### Work required
Say how many of the lines below include the word "says", and write nothing else.

### Provided data

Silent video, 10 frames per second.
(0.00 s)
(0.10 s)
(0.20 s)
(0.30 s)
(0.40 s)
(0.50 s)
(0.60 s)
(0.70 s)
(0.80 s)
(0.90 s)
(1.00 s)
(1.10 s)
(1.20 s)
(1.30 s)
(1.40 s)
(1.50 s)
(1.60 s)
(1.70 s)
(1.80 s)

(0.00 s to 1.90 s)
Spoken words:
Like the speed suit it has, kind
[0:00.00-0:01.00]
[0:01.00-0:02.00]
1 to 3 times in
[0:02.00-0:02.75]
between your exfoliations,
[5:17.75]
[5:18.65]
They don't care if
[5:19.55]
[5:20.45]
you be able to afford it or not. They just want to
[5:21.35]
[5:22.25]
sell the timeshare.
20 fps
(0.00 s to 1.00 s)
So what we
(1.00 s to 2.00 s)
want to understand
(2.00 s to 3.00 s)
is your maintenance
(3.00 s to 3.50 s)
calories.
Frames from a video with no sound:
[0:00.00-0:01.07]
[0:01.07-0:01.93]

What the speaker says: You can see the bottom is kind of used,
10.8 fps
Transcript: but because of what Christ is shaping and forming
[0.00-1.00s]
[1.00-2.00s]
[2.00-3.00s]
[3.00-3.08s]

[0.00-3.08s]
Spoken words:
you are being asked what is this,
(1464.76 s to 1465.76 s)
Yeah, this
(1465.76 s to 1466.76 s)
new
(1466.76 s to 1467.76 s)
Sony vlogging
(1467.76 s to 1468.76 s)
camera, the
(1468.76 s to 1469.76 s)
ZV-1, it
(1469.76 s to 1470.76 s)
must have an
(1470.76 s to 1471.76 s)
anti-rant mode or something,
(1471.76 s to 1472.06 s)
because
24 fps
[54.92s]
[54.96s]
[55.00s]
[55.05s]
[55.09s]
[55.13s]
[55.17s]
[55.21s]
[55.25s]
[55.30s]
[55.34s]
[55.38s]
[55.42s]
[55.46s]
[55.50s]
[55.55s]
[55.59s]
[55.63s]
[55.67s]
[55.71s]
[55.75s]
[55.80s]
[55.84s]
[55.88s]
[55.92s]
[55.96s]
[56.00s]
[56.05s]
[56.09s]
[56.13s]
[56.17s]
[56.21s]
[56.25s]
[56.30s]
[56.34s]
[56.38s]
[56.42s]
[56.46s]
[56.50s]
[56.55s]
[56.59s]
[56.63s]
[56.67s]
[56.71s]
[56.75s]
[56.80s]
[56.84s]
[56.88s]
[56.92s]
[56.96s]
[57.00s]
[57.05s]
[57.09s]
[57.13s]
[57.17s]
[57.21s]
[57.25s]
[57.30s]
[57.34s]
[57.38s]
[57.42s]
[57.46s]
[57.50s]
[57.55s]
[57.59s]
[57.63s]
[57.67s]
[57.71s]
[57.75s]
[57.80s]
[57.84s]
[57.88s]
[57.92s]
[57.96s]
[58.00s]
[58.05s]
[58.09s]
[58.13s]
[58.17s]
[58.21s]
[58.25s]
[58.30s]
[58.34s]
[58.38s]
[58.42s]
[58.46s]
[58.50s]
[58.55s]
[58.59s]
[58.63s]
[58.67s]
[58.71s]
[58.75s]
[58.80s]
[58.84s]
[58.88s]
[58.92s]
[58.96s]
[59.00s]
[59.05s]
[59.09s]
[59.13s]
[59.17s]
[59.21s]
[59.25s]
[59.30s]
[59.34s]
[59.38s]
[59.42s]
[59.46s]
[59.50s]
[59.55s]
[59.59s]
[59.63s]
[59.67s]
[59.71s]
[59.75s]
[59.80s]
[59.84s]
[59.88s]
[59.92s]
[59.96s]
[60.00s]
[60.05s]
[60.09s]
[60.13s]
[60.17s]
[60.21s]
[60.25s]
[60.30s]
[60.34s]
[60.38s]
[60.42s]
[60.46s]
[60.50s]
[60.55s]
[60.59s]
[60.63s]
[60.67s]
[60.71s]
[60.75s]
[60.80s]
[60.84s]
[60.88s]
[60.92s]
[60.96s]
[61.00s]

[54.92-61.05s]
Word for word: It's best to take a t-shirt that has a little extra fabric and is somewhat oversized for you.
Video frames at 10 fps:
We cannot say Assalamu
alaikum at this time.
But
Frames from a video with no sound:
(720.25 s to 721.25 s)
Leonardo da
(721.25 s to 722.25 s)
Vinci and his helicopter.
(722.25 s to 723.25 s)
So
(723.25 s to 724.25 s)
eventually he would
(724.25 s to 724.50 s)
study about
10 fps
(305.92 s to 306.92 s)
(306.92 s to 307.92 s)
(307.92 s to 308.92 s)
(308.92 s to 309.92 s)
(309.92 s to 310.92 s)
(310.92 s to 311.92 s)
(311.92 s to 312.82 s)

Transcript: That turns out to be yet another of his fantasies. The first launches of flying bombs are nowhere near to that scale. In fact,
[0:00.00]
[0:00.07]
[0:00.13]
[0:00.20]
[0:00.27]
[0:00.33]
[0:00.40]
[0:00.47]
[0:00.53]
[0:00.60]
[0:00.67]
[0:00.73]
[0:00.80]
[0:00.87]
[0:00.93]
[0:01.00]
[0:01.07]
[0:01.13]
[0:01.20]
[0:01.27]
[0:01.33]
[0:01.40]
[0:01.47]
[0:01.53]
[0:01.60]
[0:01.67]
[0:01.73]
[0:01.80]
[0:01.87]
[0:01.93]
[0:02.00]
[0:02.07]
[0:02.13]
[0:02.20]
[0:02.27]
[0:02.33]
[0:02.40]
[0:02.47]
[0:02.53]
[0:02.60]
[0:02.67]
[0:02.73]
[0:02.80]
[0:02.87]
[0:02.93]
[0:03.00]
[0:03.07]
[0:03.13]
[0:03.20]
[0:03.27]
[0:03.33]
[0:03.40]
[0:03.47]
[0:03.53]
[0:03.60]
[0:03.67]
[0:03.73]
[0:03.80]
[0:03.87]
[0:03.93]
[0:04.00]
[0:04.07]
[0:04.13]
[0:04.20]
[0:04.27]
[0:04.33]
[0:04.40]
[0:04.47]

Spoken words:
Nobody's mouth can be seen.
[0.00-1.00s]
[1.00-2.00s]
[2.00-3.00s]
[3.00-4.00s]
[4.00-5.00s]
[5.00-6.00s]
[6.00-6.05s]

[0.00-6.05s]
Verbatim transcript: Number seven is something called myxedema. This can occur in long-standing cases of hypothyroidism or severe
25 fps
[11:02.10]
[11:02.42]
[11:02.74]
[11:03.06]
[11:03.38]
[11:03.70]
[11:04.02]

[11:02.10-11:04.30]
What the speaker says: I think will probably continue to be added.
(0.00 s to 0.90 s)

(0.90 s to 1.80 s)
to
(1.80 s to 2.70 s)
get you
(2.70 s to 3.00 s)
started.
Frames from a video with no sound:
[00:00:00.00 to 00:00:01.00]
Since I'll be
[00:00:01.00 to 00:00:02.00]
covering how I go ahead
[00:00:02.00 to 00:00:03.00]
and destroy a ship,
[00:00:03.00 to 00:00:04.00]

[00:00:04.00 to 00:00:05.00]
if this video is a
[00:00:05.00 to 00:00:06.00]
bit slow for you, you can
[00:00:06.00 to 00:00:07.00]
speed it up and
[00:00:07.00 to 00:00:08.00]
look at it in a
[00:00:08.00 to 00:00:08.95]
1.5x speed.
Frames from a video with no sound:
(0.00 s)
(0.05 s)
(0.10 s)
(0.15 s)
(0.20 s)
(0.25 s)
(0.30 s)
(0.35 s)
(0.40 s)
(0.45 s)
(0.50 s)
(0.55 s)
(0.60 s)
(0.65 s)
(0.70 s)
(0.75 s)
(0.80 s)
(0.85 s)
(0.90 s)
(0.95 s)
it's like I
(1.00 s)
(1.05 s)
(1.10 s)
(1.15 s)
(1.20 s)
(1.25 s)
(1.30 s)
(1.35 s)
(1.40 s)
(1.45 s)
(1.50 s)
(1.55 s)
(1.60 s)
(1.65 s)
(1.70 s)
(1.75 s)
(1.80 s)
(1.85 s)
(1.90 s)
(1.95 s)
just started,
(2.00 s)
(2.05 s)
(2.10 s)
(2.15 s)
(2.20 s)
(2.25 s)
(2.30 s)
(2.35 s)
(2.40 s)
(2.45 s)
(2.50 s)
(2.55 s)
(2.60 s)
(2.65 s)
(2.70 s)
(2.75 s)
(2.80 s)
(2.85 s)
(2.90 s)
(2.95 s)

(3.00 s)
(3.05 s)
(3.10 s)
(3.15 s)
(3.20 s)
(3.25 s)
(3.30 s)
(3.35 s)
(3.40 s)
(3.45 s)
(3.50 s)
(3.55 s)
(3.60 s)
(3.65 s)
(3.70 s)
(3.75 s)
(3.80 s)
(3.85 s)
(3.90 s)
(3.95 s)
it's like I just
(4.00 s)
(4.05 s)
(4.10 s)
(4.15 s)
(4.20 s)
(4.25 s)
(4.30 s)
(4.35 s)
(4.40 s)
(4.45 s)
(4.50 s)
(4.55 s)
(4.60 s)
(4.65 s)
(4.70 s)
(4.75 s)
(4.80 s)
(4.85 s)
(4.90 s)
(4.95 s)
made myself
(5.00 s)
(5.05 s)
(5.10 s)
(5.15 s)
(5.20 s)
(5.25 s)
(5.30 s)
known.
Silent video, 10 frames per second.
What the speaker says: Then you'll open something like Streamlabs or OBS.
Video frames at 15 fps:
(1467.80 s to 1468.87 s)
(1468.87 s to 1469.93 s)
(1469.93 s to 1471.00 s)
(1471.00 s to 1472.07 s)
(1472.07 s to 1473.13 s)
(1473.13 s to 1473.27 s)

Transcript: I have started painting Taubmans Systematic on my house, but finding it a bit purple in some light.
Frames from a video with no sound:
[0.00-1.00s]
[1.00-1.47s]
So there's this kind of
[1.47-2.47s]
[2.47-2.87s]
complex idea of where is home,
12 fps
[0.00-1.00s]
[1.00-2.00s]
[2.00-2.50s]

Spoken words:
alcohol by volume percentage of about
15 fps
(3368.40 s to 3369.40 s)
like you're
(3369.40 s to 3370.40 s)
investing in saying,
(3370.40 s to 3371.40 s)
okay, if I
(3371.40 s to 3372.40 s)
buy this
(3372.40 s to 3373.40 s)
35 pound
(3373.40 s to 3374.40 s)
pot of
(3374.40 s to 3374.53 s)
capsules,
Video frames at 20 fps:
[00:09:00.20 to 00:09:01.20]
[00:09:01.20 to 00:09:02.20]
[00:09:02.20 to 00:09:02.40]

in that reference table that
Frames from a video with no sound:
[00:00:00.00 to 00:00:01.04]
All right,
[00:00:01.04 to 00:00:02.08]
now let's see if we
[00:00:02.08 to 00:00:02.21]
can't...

### Solution for this problem
3